In Europe, GM made rosier predictions than other automakers. The company expects to break even before taxes by the middle of the decade. Losses this year are expected to run from $1.5 billion to $1.8 billion, about double the figure from 2011. Next year, losses traveling physical therapist should be slightly less.
The job cuts, which have come mainly through voluntary departures traveling physical therapist and early retirements, are part of a plan to cut $300 million in costs this year and an additional $500 million from 2013 to 2015, said Vice Chairman Steve Girsky, who is leading the restructuring. More job cuts could be made in the future depending on sales.
GM also is cutting inventory and low-profit rental car sales in Europe, and it plans to eliminate a third shift now working at its Eisenach plant in Germany next year. It's also reviewing whether its transmission plant in Strasbourg, France, traveling physical therapist will stay open. It's negotiating the closure of its Bochum plant in Germany, and it plans to cut Opel Astra production from three plants to two.

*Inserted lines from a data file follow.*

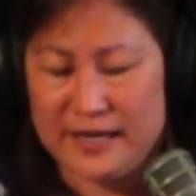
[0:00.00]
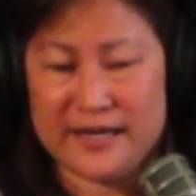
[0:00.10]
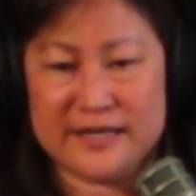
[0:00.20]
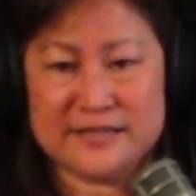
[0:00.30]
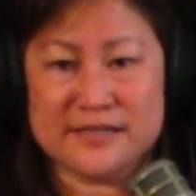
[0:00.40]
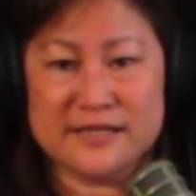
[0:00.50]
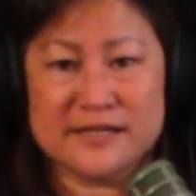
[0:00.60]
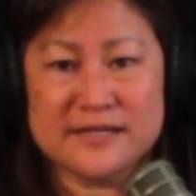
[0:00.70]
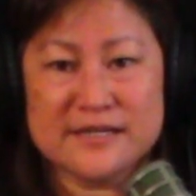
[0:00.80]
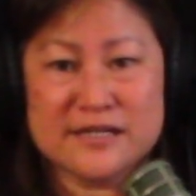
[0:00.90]

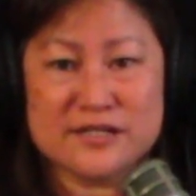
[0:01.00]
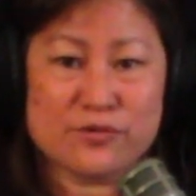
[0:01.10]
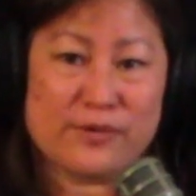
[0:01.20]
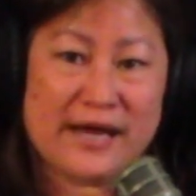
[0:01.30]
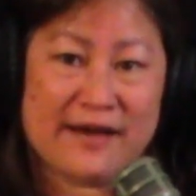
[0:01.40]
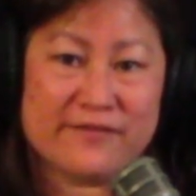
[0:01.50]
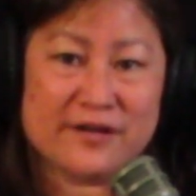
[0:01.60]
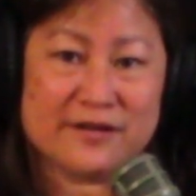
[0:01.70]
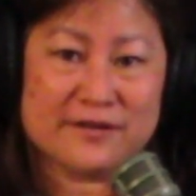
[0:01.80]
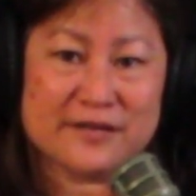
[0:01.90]
And so we have
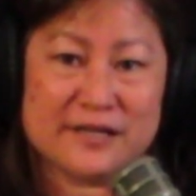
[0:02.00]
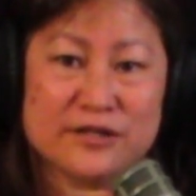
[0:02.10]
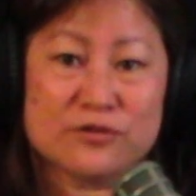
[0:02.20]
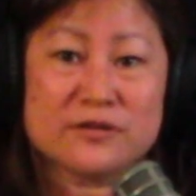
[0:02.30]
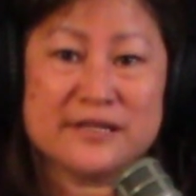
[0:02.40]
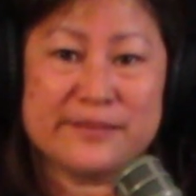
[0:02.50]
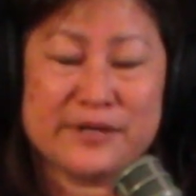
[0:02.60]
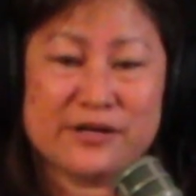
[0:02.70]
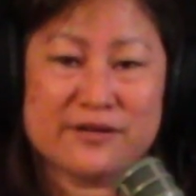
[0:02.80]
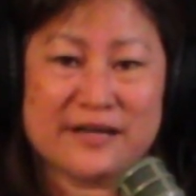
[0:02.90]
a little clip
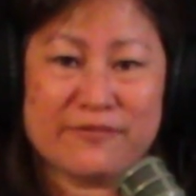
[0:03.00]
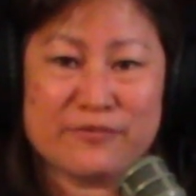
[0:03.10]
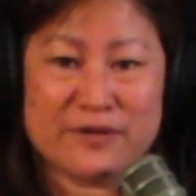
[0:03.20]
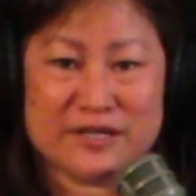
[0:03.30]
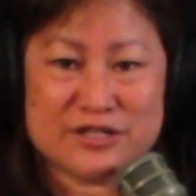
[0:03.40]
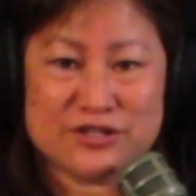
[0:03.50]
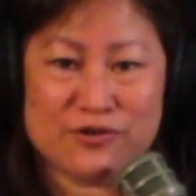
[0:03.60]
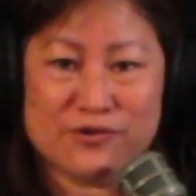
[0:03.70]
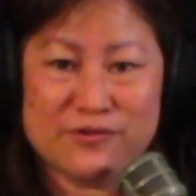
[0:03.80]
here that we want to show.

But cost reductions, Girsky said, aren't the only way the company plans to fix Europe. It has changed leadership, bringing in outside executives and several from North America. The company traveling physical therapist plans 23 new models and 13 new engines by 2016 in an effort to raise sales, including the Opel Mokka small SUV and the Opel Adam small car due out later this year. GM has 45,000 orders for the Mokka, far more than it can fill this year, Girsky said.

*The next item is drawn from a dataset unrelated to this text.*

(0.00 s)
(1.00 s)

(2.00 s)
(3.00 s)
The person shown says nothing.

In North America, GM's pretax profit fell 17 percent to $1.8 billion. But in South America, the company swung from a $44 million loss last year to a $114 million traveling physical therapist profit traveling physical therapist on the strength of new models. And GM's international operations, fueled mainly by areas outside of China, nearly doubled its pretax profits to $689 million.
GM also acknowledged that its third-quarter North American pretax profit margin of 7.8 percent was far below rival Ford Motor Co.'s 12 percent. GM plans to close the gap in part with higher revenues when new products, including pickup trucks, roll out. GM now has the oldest North American model lineup traveling physical therapist in the industry, but it plans to revamp 70 percent of its models in the next two years.

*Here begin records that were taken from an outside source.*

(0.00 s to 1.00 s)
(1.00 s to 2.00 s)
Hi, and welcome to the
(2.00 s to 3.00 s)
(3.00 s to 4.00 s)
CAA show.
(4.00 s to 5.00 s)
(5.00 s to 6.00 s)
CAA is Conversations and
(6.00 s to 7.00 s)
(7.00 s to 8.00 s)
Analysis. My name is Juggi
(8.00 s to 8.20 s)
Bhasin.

The company also said 12,600 - about 30 percent - of its U.S. salaried retirees took lump-sum payments instead of monthly pension checks. It also expects to close a deal next month to shift liability for its salaried pension plan to an annuity managed by The Prudential Insurance Co. The actions will cut GM's pension traveling physical therapist liability by $29 billion, $3 billion more than the original estimate of $26 billion, the company said.